Example 3: eBay—provides infrastructure for users to make matches.  Describe business model.  Issues:

  • How to keep transactions within scope of business model?
  • Developing community reputations.
  • Liability for user wrongs (especially copyright infringement).

General Points:

1.                  The importance of understanding your client’s business.  It is crucial to know the stress points for their future revenue stream and build in protection from day 1.  For example, protecting user data as a trade secret requires confidentiality clauses throughout the chain.

2.                  Development and Hosting.  Who develops?  Who controls the branding, and are there approval processes?  Who hosts?  And what standards apply to the hosting?  Difficulties of implementing security and authentication (SSL, SET, digital signatures).
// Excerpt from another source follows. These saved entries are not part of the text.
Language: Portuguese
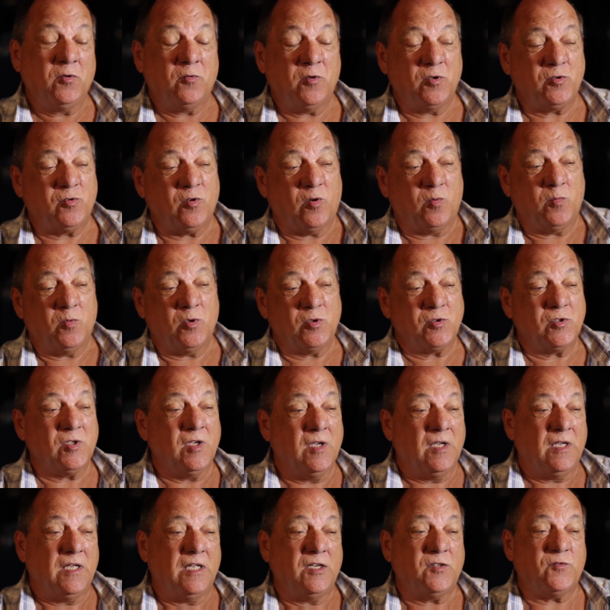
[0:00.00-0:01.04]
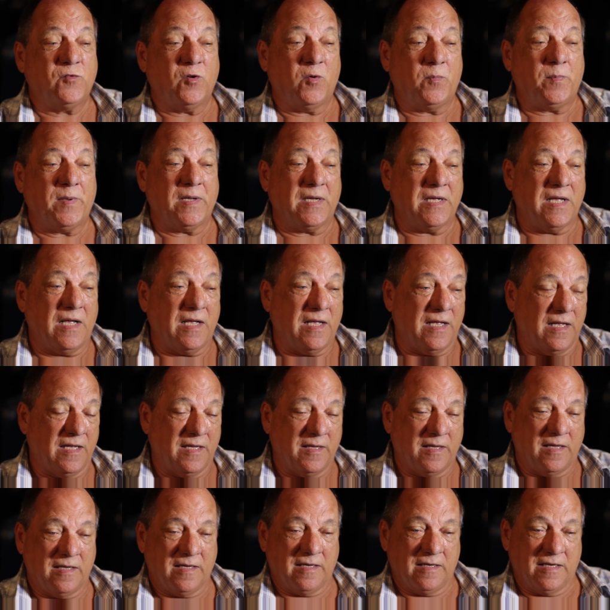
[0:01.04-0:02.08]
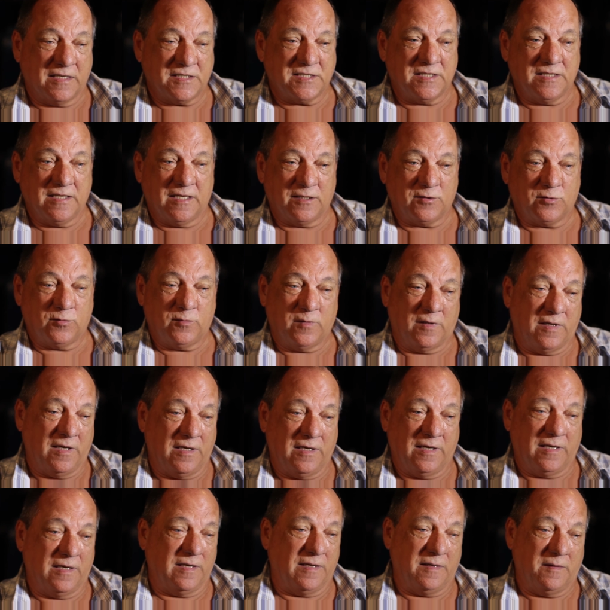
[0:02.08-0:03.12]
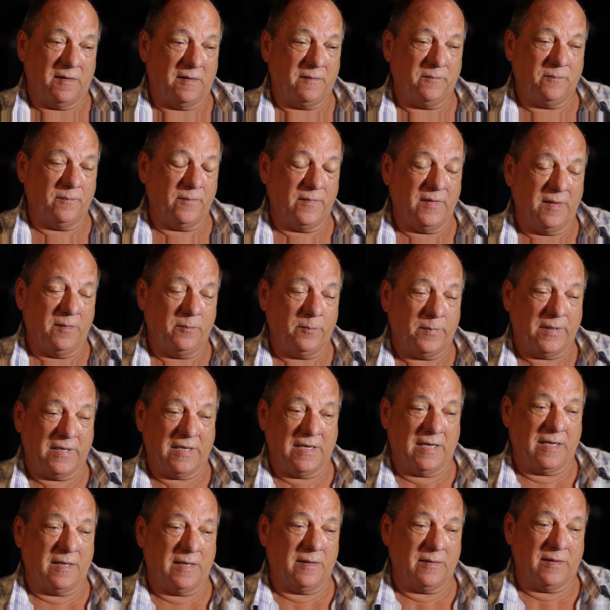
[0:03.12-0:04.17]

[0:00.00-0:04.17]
Durante o almoço eles foram pegar assinatura, é, pegar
3.                  Revenue issues.  Defining net revenues/net profits.  How many third party expenses can be deducted before the split?  How much money is a prepay against royalties, and how much is “hard” money?  (Note accounting differences)

4.                  Defining exclusivity.  Control over “editorial spaces” vs. control over all aspects of the site.  How does exclusivity get diluted in a network of sites?

5.                  User data.  Negotiating user data sharing clauses.  Protecting user data as an asset.  Protecting user data from use by competitors, by advertisers, etc.

6.                  Sysop liability.  Developing a scheme to manage risk for user generated content or user activities.